Not that action at home isn’t important. Australia needs to urgently transition its energy system – and improve its building stock – if we have any hope of staying within our carbon budget.
So we don’t put ourselves in the same camp as federal anti-environment minister Matt Canavan who, absurdly, chastised Queensland for trying to save the planet like it was a terrible thing to do.
Instead of trying to save the planet in 2050 the QLD labor should just concentrate on saving jobs today!
— Matthew Canavan (@mattjcan) July 11, 2017
Canavan’s statement doesn’t dignify a response, and the Queensland government does deserve praise for its net zero position, however hypocritical.
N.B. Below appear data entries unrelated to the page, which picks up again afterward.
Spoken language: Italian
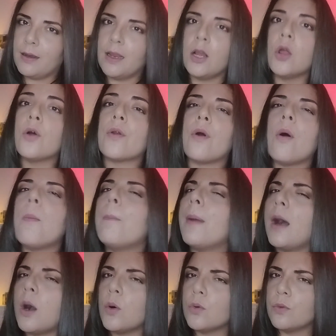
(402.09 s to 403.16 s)
le loro
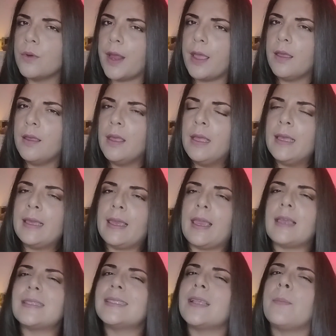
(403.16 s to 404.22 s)
paure,
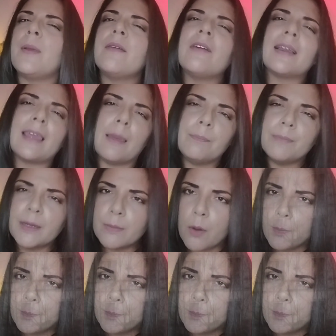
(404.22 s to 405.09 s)
che sapeva che primaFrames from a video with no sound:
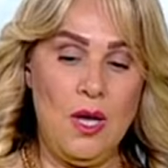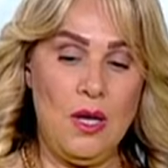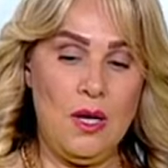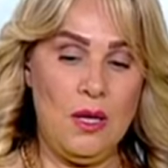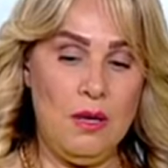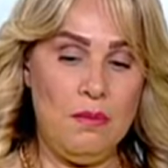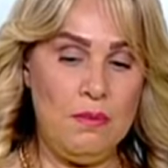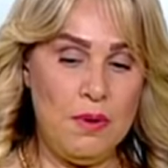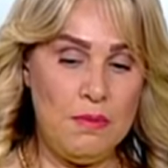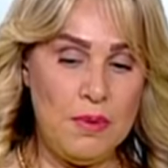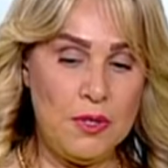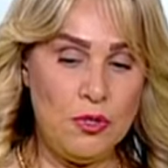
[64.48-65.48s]
آه،
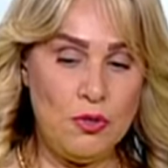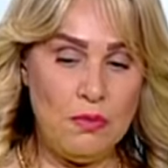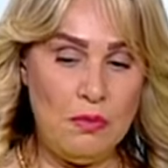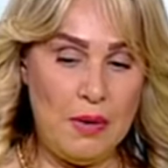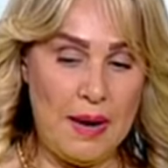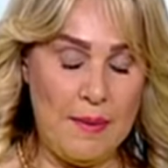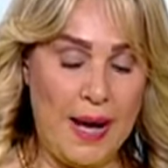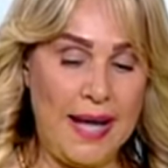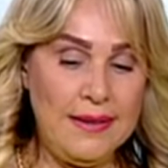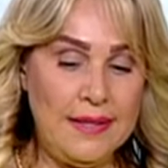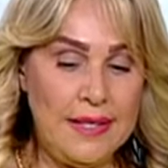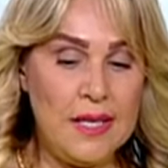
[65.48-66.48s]
بت لما
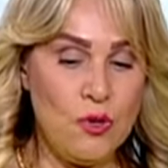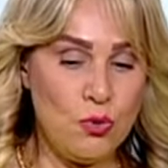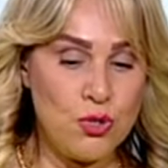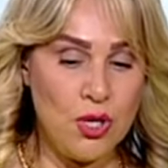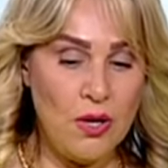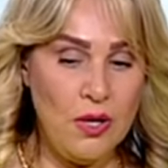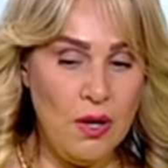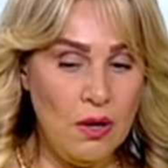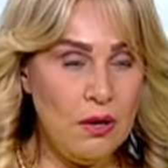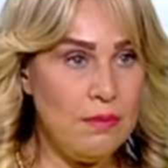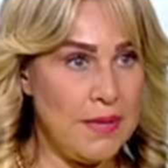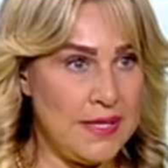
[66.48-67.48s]
حد جه
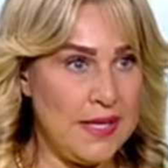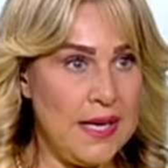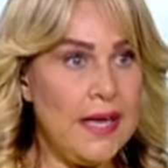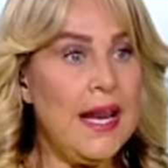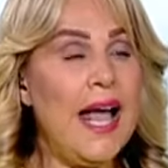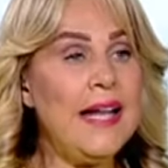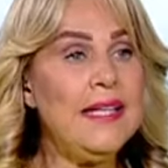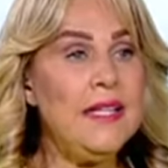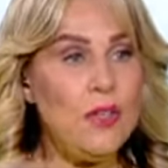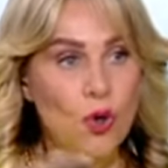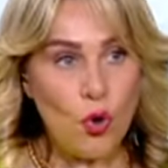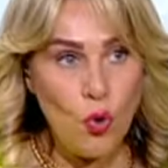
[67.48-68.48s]
قصير مثلا
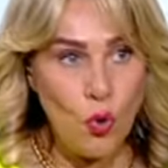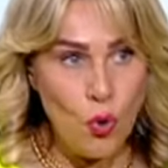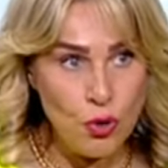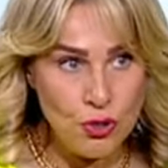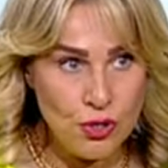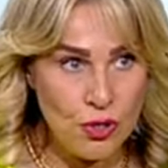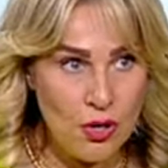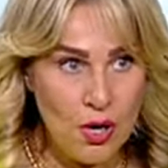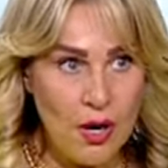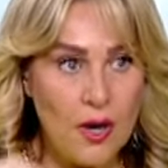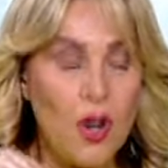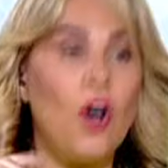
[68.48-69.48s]
اني
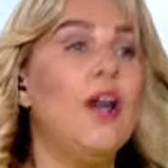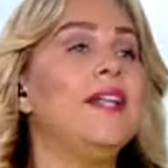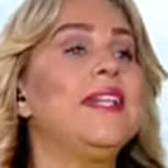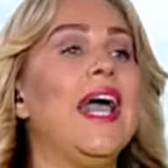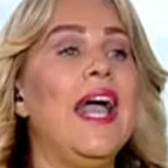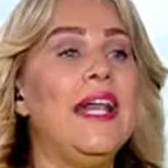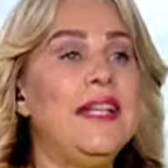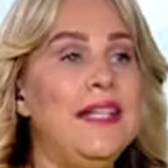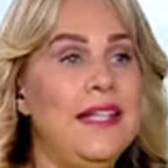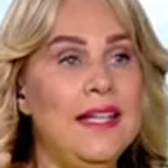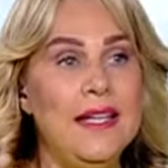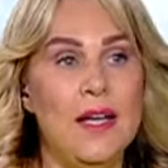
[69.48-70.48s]
اسر لغايه
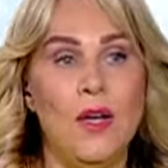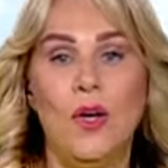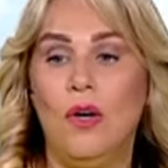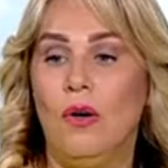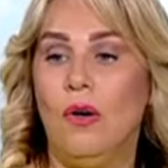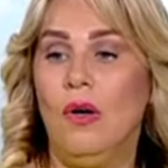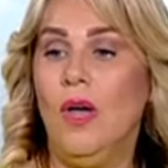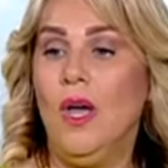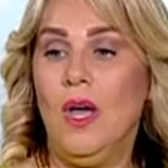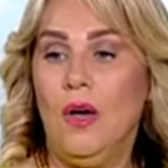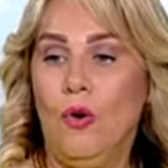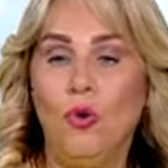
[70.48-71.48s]
اني
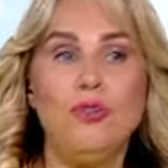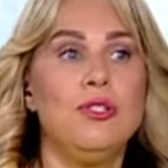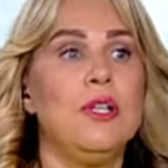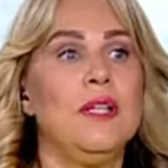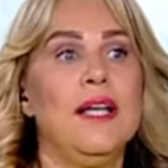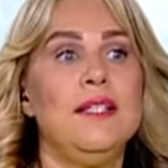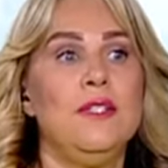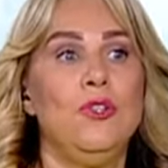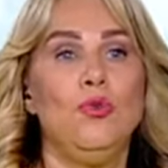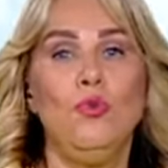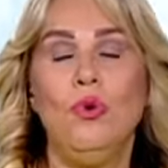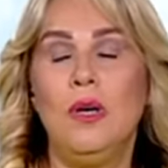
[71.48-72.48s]
اسره تحس
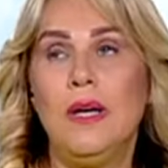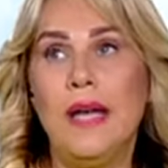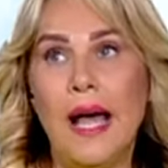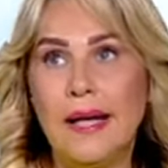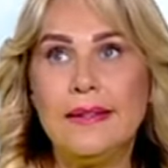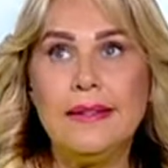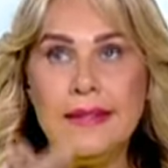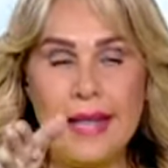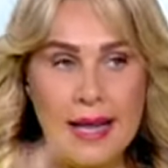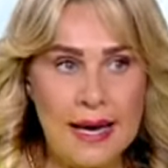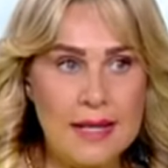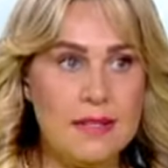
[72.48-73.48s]
تقول لا
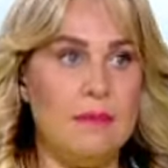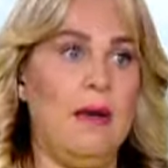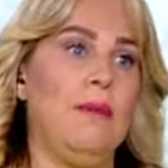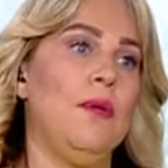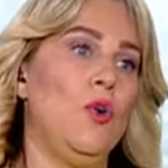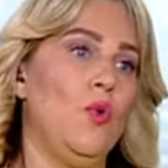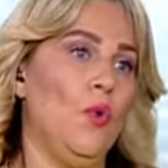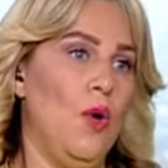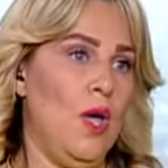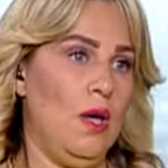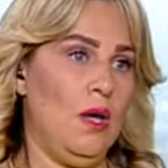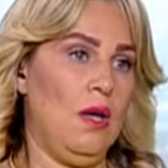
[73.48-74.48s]
ده لازم اعمل له
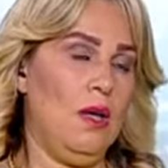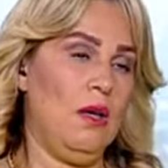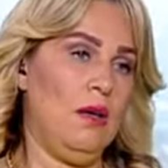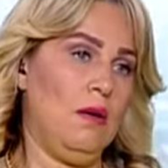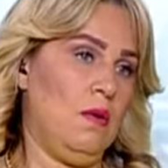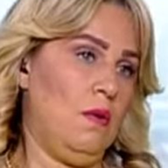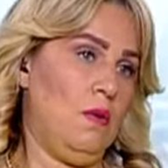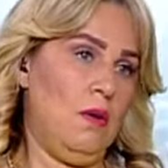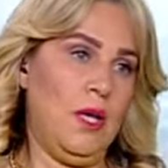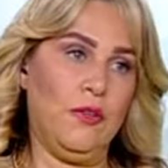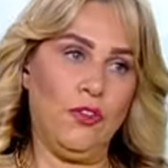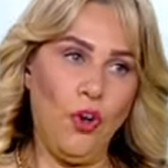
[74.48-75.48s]
آه،
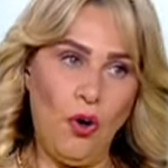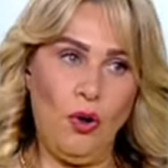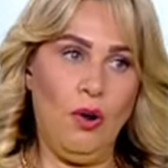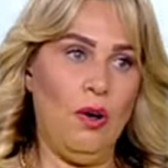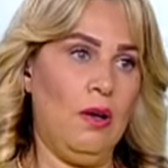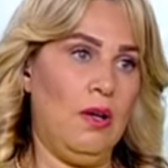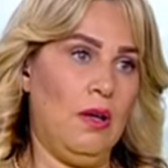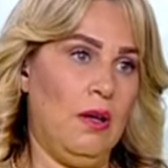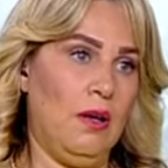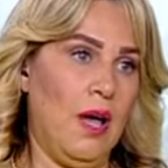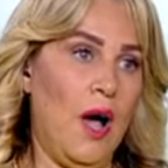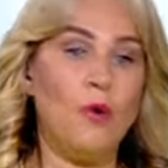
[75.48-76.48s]
آه، اطاله
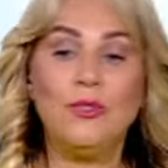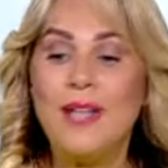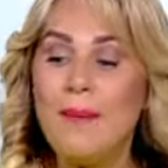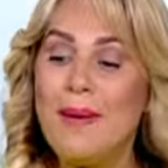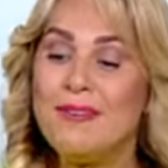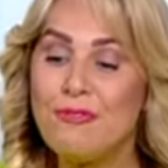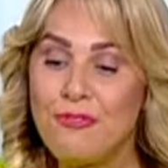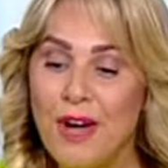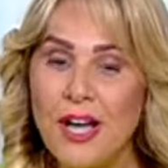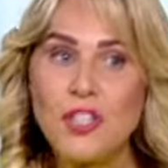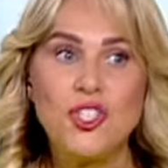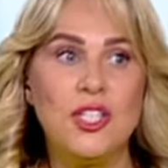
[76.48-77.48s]
آه، او ده ما
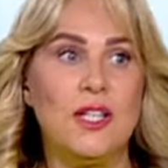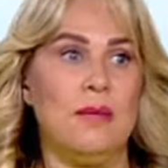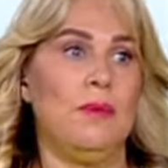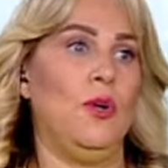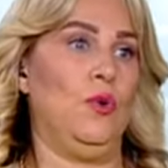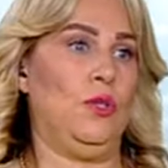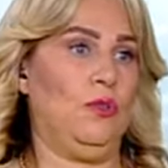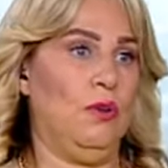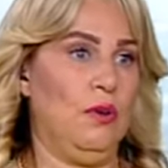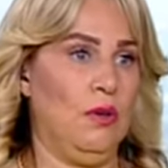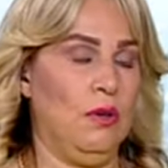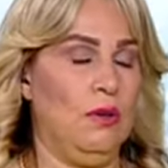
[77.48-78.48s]
ينفعش يتعمل له
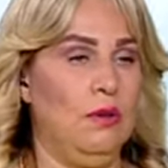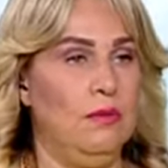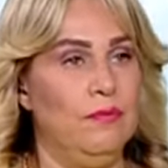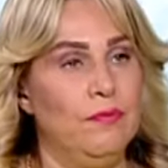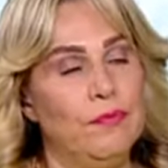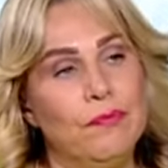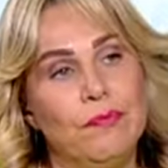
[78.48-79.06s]
اطاله هو طبعا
But do we not also have to take responsibility for what we’re sending offshore? At the very least, surely we can’t label ourselves leaders while we’re facilitating the burning of coal offshore, and facilitating the monstrous events currently happening all over the place, and to come.
Thankfully, every week we’re hearing how those countries now reliant on our coal are making swift moves into the renewable energy space, creating jobs for their citizens and putting the viability of mega-projects like Adani further in doubt.
A recent Institute for Energy Economics and Financial Analysis report showed that countries like India, to which Australia is pinning its hopes, are climbing out of their coal holes.
“Coal exporters that are looking to India to prop up volumes as China continues to reduce coal consumption are going to be disappointed,” IEEFA director of energy finance studies Tim Buckley said.
“The transformation of the Indian electricity sector is happening right now under energy minister Piyush Goyal’s leadership, and the rate of change is accelerating as renewable costs come down and technology innovation continues.”
So Queensland should double down on its net zero plans, and create renewable energy jobs to fill those that will be lost from the decline of the antiquated thermal coal industry.
We don’t have to choose. We can save the planet and create jobs today, Mr Canavan. It just takes leadership.